PhDon’t wanna do it

A few years back I applied to a PhD program in Counselor Education & Supervision with the same school where I earned my counseling degree. I was trying to set my self up for success. My partner at the time assured me I would be successful regardless, but I felt that I needed to keeping moving up in order to have the career I wanted. I was also trying to make meaning of life and the world, after the unexpected passing of my father. So yea, I applied. I received the email letting me know that I was not chosen for an interview, while I was at work. I read it in a small bathroom next to the cafeteria in a girls detention program. I cried a little, but reminded myself of what happened just a few months prior, on the heels of my grief I was still trying to move forward. That’s something.

The following year when applications were open again, it was somewhat of a personal challenge to be invited. Freshly out of a my long term partnership, still drowning in dead dad sadness and the disappointment of feeling compelled to resign from my job, I applied again. In mid-December, in the cracker aisle at Target, I learned that I was being offered an interview for a potential spot in the 2023 cohort. I jumped up and down, feeling validated and proud. I was obviously going to the interview. I felt inspired and passionate about having a hand in educating and developing others entering my profession. I was so proud. The interviews are held in Colorado, over the course of 2 days. As the interview date got closer, I remember feeling the weight of my depression, the culmination of the sadness and disappointment, leaving me without motivation to go. I ruminated for days, weeks even …. I thought about the cost of the trip, the trip itself, what I was hoping to get out of it, how I really felt about more school. I decided that I was just happy too have been invited, so I withdrew my candidacy.

Months go by, medication and therapy had leveled me out and I looked back on the year at all the decisions I had (or hadn’t) made. Was I just happy to have been invited? Did I mean to do that? Or was that my brain? I didn’t know what decisions depressed me made, that well me might not have, and the other way around. So, I had to see.

I revisited a relationship that ended, I reapplied and interviewed for a job I hadn’t moved forward with, I reapplied to the PhD program.

Despite the opinions of some friends and a colleague or two, I am glad I did. I was offered and accepted the job within the week. The relationship, I cautiously let envelop me and it’s been better than the first time. And the PhD …. one afternoon, while at my new job, I get the email saying the decision on my application is complete. I click the link, I go to the website, I log in …. Invited to interview. Wow, third time is a charm I say. I send the screenshot to my text crew, tell my closest friends and my boyfriend, post it on social media, feel validated and obviously plan to go to the interview.

Until I planned not to go.

The excitement of the invite lasted maybe through the weekend.

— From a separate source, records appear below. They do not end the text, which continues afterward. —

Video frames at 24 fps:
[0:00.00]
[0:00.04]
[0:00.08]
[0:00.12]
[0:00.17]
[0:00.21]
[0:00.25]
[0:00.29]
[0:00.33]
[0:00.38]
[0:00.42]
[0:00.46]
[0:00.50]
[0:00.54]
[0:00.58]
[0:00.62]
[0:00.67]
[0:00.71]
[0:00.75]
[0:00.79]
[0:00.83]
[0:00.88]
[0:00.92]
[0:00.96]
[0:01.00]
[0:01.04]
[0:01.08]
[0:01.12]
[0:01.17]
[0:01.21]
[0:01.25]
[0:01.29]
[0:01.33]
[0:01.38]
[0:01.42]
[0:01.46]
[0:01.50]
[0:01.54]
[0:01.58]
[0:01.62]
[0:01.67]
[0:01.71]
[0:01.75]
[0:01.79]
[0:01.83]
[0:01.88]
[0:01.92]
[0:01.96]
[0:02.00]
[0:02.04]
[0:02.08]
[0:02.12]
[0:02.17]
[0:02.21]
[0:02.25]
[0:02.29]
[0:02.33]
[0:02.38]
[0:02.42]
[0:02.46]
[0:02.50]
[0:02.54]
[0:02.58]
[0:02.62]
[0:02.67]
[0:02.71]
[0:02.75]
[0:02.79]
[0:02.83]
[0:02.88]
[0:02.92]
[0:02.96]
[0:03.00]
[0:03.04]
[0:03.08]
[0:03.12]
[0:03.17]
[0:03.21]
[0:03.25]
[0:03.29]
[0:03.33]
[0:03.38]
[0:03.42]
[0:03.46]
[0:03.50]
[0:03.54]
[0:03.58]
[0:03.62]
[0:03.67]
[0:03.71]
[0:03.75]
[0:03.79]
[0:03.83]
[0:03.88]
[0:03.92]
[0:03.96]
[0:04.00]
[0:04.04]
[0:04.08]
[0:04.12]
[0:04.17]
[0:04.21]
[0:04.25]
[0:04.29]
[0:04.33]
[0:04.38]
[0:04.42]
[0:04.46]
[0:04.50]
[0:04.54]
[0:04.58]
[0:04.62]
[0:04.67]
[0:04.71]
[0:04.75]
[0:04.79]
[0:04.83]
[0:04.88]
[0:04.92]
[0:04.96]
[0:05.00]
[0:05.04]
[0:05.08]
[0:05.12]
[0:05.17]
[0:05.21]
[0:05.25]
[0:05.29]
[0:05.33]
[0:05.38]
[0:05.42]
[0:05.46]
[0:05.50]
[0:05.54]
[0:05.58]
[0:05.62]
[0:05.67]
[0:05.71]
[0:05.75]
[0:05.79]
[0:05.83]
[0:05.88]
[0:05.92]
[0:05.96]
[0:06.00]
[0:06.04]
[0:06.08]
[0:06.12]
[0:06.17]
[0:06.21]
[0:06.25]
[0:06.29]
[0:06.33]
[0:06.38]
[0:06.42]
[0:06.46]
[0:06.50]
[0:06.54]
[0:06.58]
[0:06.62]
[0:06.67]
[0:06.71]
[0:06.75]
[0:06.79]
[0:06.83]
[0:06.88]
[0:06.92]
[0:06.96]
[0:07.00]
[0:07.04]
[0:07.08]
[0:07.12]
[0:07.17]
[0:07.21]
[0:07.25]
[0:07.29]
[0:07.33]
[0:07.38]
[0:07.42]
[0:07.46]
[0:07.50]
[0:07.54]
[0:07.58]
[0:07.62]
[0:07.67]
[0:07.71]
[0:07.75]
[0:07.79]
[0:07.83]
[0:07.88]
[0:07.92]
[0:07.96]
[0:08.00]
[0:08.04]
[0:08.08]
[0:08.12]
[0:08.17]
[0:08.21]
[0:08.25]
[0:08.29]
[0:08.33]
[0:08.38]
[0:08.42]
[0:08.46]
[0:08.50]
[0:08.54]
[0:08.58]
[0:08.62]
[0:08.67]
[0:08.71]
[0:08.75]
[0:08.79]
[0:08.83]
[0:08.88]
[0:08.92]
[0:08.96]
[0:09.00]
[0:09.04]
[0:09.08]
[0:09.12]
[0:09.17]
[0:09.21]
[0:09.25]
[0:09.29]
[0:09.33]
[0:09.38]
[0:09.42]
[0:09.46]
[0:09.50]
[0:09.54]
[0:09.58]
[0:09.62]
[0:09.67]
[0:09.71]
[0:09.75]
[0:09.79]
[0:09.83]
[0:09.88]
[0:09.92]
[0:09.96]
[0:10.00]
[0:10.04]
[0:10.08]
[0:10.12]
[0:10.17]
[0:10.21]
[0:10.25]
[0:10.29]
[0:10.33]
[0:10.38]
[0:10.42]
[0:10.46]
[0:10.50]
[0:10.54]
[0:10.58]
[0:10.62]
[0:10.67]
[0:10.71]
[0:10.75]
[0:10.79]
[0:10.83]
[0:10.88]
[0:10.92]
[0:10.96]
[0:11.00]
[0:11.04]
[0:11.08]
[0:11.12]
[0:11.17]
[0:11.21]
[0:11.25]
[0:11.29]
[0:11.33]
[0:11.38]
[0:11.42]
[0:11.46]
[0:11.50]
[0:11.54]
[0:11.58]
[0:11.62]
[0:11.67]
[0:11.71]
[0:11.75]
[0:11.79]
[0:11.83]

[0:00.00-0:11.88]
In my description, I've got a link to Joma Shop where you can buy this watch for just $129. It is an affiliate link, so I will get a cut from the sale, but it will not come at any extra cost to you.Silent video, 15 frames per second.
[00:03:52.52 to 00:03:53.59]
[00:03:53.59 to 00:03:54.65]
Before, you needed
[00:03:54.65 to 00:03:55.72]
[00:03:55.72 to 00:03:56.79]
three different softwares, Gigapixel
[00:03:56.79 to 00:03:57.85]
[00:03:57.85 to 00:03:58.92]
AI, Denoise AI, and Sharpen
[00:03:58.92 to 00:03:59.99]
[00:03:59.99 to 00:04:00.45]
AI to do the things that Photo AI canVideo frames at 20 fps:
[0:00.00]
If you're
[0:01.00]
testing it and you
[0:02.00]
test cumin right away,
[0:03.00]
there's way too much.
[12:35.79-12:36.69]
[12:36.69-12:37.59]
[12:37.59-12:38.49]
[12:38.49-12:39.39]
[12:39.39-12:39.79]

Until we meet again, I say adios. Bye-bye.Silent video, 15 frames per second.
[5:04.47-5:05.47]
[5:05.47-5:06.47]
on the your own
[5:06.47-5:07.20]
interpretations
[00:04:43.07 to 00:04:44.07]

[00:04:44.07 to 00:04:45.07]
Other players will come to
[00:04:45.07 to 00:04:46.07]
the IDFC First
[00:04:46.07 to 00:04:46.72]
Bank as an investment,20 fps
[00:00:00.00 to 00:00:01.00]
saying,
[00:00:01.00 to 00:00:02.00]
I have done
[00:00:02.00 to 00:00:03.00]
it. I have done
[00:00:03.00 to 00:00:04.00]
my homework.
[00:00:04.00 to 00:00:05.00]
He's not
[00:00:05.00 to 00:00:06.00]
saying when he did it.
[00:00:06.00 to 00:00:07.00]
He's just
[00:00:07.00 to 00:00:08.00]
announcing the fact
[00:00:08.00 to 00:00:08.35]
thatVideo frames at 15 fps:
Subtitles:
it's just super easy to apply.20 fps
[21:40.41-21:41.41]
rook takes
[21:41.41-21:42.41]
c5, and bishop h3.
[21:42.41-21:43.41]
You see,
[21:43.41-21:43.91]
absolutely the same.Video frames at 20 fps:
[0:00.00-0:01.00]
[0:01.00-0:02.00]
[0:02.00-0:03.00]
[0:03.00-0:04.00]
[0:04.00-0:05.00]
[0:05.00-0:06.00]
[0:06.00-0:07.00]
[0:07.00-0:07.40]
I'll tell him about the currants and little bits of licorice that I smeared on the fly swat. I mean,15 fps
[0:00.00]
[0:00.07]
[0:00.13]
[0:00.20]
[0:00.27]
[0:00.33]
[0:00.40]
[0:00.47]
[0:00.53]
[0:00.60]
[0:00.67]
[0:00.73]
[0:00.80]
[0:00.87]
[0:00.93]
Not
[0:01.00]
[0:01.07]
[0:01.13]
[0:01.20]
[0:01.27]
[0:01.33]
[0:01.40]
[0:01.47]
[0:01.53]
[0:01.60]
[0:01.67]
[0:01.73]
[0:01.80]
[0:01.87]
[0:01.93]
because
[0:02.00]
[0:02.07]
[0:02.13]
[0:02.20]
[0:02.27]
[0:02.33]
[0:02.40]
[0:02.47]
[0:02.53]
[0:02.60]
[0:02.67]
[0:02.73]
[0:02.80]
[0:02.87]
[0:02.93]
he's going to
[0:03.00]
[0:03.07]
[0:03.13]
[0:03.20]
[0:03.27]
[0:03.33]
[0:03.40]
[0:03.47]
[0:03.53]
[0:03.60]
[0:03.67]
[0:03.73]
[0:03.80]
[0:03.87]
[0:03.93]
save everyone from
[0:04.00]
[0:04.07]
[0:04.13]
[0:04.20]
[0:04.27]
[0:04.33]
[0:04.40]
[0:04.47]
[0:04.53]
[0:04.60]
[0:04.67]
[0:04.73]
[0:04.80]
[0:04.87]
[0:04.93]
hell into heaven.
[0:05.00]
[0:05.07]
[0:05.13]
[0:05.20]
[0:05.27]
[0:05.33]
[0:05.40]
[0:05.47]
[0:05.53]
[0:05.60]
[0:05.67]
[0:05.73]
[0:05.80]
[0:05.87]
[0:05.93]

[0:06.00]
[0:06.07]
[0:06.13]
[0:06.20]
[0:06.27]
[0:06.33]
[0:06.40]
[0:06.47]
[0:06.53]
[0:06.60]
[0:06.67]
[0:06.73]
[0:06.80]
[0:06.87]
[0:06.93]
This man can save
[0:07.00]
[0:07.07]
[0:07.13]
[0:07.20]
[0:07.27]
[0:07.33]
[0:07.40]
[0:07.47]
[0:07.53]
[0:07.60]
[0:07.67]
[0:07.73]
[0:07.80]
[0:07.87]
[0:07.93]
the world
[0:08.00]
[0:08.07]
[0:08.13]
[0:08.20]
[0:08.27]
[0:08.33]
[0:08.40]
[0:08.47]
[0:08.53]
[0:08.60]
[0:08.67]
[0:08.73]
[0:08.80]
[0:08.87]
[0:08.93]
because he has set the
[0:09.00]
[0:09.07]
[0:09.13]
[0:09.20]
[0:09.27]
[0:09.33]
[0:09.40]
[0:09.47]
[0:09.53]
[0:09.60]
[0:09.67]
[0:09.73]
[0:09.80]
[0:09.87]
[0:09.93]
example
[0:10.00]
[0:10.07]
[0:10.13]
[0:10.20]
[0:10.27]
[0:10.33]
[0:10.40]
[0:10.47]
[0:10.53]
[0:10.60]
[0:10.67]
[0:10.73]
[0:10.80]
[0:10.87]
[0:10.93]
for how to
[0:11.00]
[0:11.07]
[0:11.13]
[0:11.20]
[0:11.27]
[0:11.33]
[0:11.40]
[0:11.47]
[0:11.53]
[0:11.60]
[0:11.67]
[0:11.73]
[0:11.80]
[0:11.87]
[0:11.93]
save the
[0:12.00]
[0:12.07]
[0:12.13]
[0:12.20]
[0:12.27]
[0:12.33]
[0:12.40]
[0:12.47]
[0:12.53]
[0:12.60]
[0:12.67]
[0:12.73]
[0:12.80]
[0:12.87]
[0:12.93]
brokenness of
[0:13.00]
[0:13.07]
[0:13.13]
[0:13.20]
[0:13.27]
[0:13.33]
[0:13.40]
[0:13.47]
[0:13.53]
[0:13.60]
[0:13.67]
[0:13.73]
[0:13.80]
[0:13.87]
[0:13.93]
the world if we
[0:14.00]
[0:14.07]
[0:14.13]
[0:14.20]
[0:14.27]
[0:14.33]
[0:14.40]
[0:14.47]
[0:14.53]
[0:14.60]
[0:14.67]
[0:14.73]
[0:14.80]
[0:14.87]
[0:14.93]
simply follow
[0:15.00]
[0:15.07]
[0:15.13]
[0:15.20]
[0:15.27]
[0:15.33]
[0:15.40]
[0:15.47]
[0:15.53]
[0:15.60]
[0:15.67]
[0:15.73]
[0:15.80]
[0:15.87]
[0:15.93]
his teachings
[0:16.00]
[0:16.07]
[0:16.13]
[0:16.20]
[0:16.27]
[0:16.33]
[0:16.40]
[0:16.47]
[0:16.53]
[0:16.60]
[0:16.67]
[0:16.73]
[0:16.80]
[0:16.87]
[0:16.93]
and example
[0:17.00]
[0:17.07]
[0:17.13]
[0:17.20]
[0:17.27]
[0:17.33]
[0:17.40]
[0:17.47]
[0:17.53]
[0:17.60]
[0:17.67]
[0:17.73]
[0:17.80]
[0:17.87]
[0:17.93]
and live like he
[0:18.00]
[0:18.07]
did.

I thought about what the degree would afford me professionally, personally and financially. It felt like a good idea, but then what? I go to this program and spend the next few years working hard to have a new title, or more letters after my name and then I’ll be done? Do I need this? Define need …. but realistically, no. The majority of what it would ‘give’ me, I could get in other ways on the path I am already on. Where does it end?

I have worked so hard for the last few years, shouldn’t I take the time to enjoy that? To experience things outside of career expansion and school and student loan debt? I don’t want to miss work, or vacations or day trips … not so someone calls me ‘Doctor’ … I have never cared about titles, I care about the work I do, the contributions I can make. Sad me was wrong about a lot of things, and made some decisions that I can’t take back or change … but sad me was right about one thing; I was just happy to have been invited.